Types of space in Teradata
- There
are three types of space in Teradata. They are called PERM Space, SPOOL Space
and TEMP Space.
- Perm
Space is for Permanent Tables, Spool Space is used to temporarily build Answer
Sets when users run queries, and Temp Space is used to CREATE and Populate
Global Temporary tables.
- In actuality Spool Space and Temp
Space is unused PERM Space.
- Most
users don’t get their own PERM space.
- All
users get Spool Space. Without Spool Space the users couldn’t run queries.
- Simply remember that Perm is for your
Tables and Data and that Spool is used as space for Users to run queries.
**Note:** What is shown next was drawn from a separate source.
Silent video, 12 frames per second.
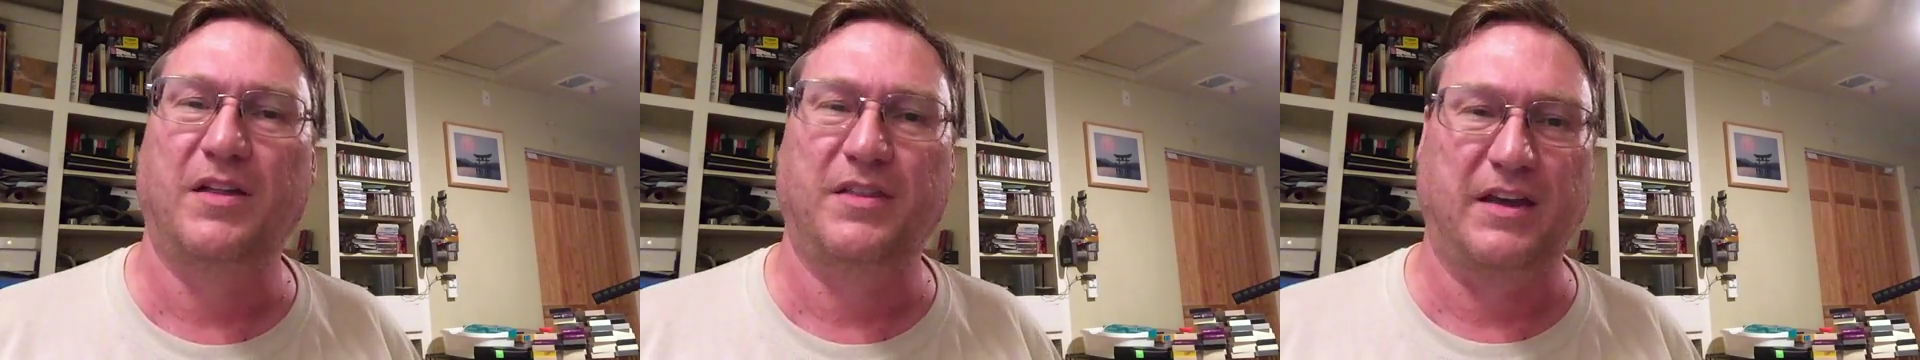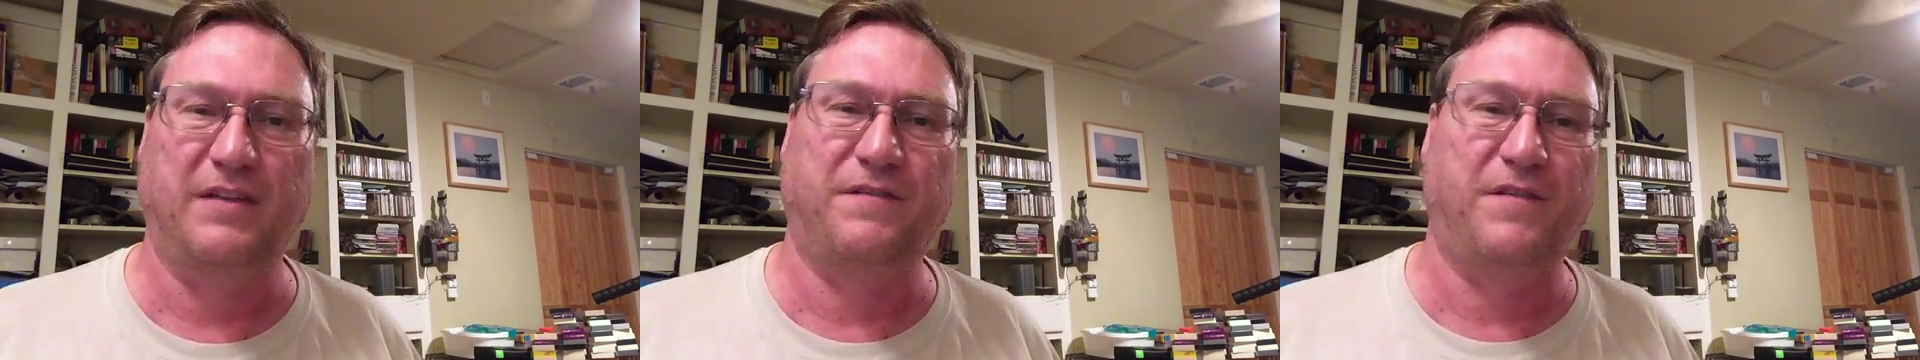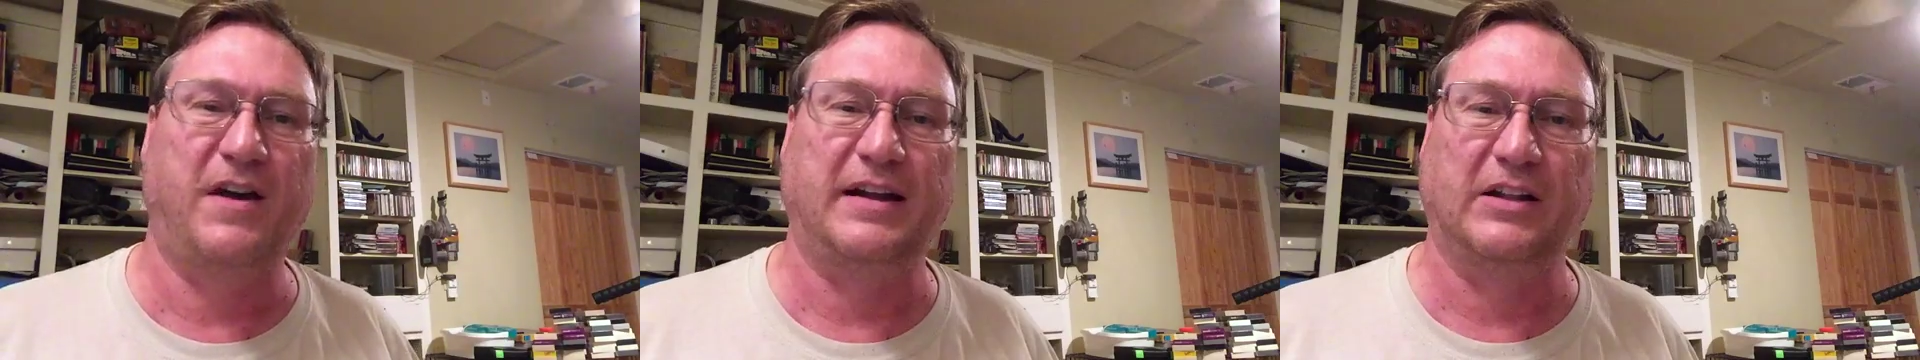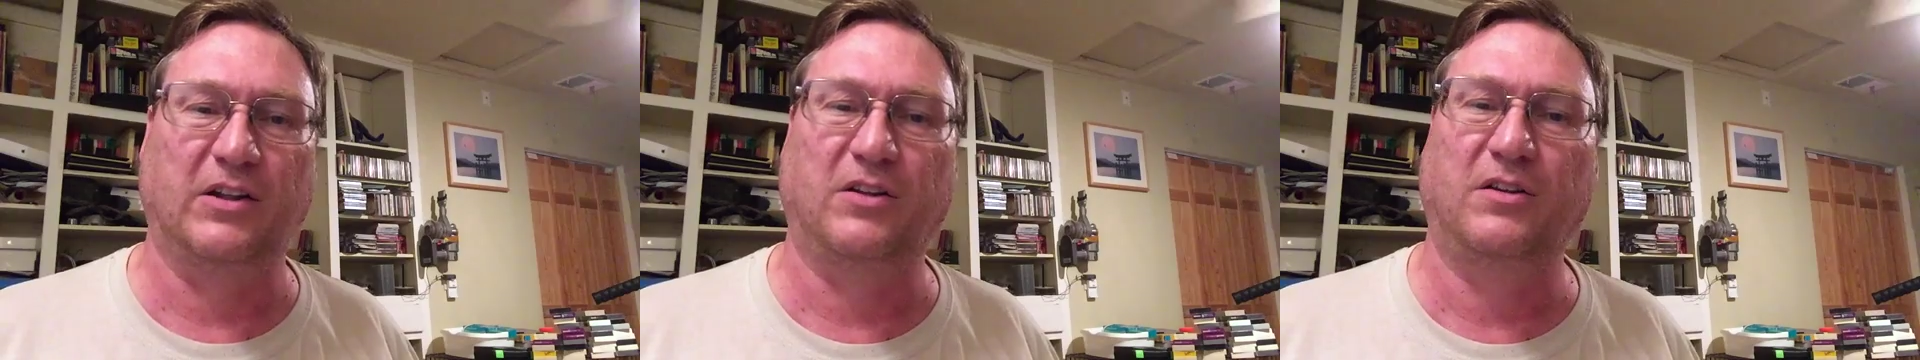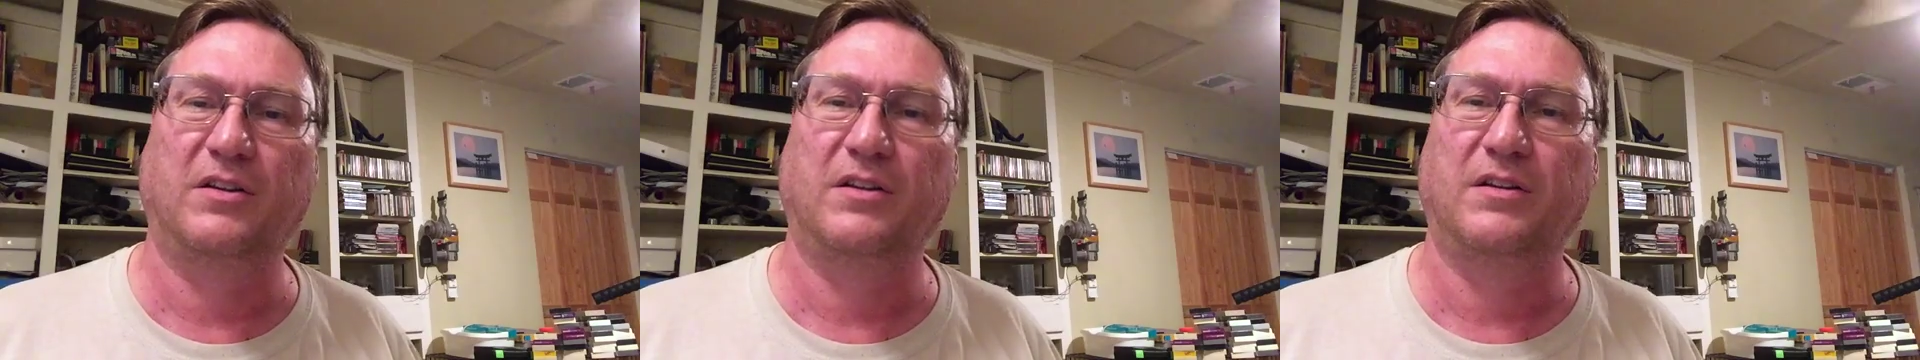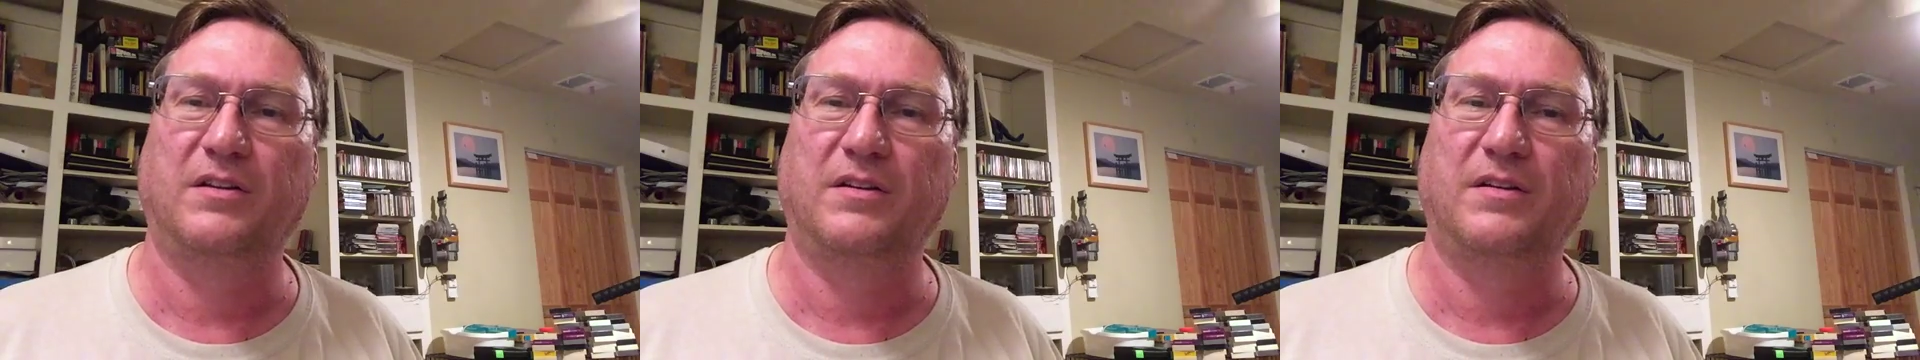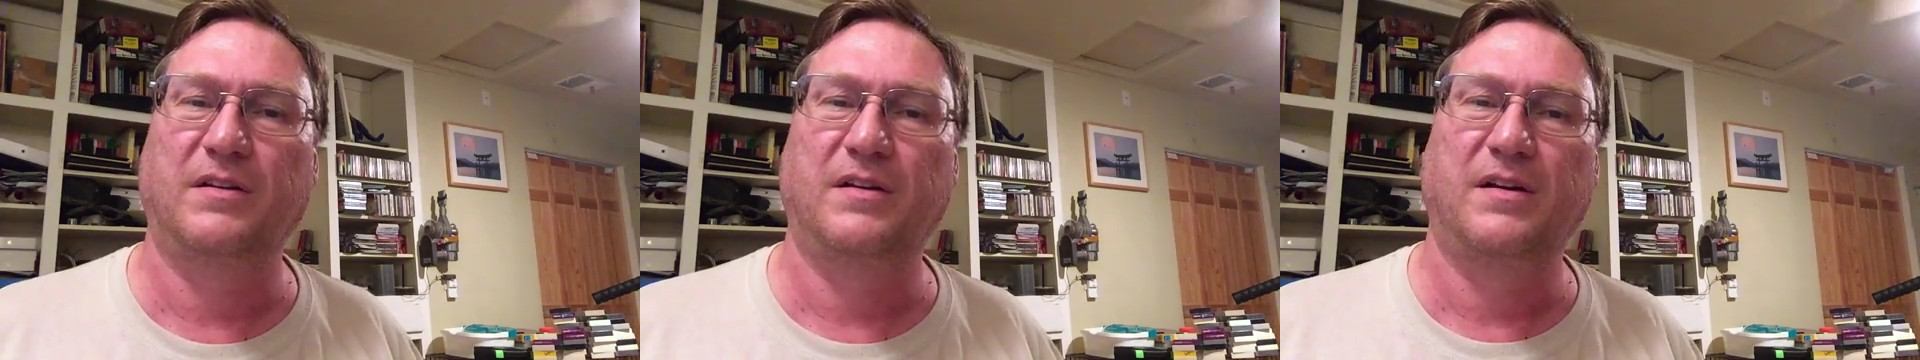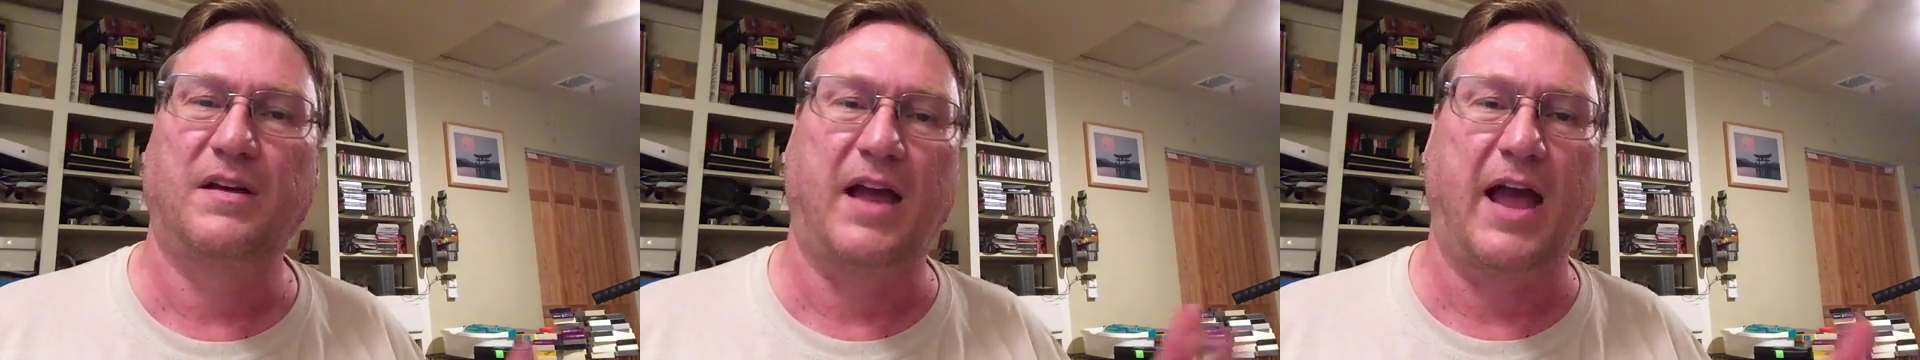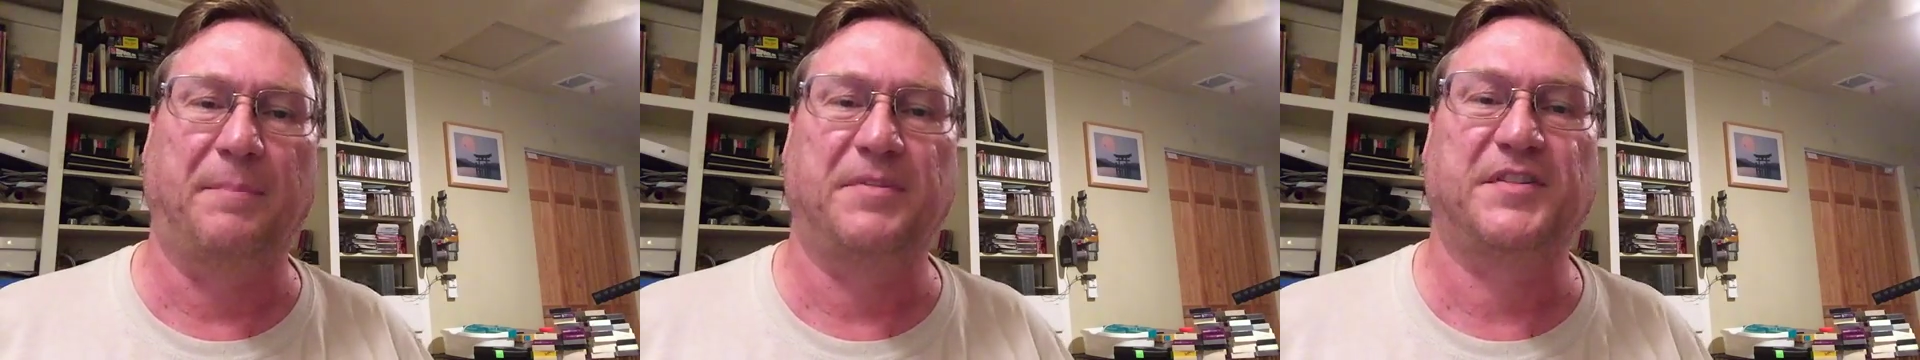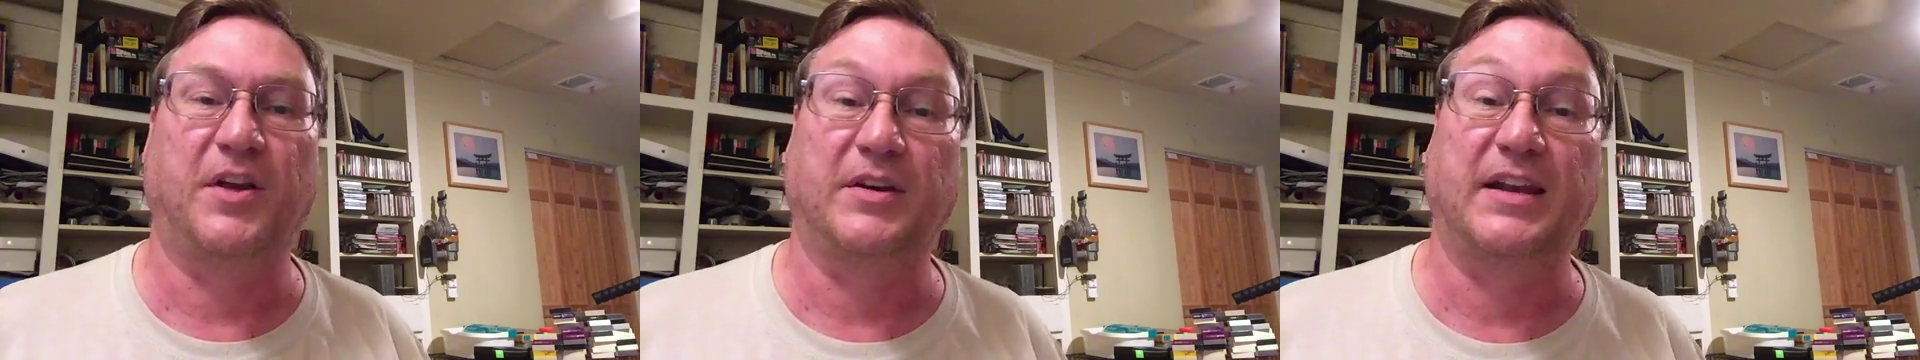the final episode.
- Tables, Join Indexes, Permanent
Journals, Hash Indexes, Stored Procedures and User Defined Functions (UDF)
require Perm Space.
- Views, Macros and Triggers don’t
require Perm space.
Spool is like a Speed Limit
- Teradata definitely has its limits and these
pertain to Spool space.
- The Teradata police will abort your query if
at any time you go 1 byte over 20 GBs.
- Think of PERM Space like money, but think of
Spool Space like a speed limit.
- If the database MRKT is assigned 20 GBs of
Spool then that is MRKT’s speed limit. Each user can run queries that travel up
to 20 GBs. This goes for all users in MRKT.
Spool
is designed for two purposes.
- Users have a limit so they can’t hog the system resources.
- If users make a mistake and run a runaway query the system will abort it after it reaches that users spool limit.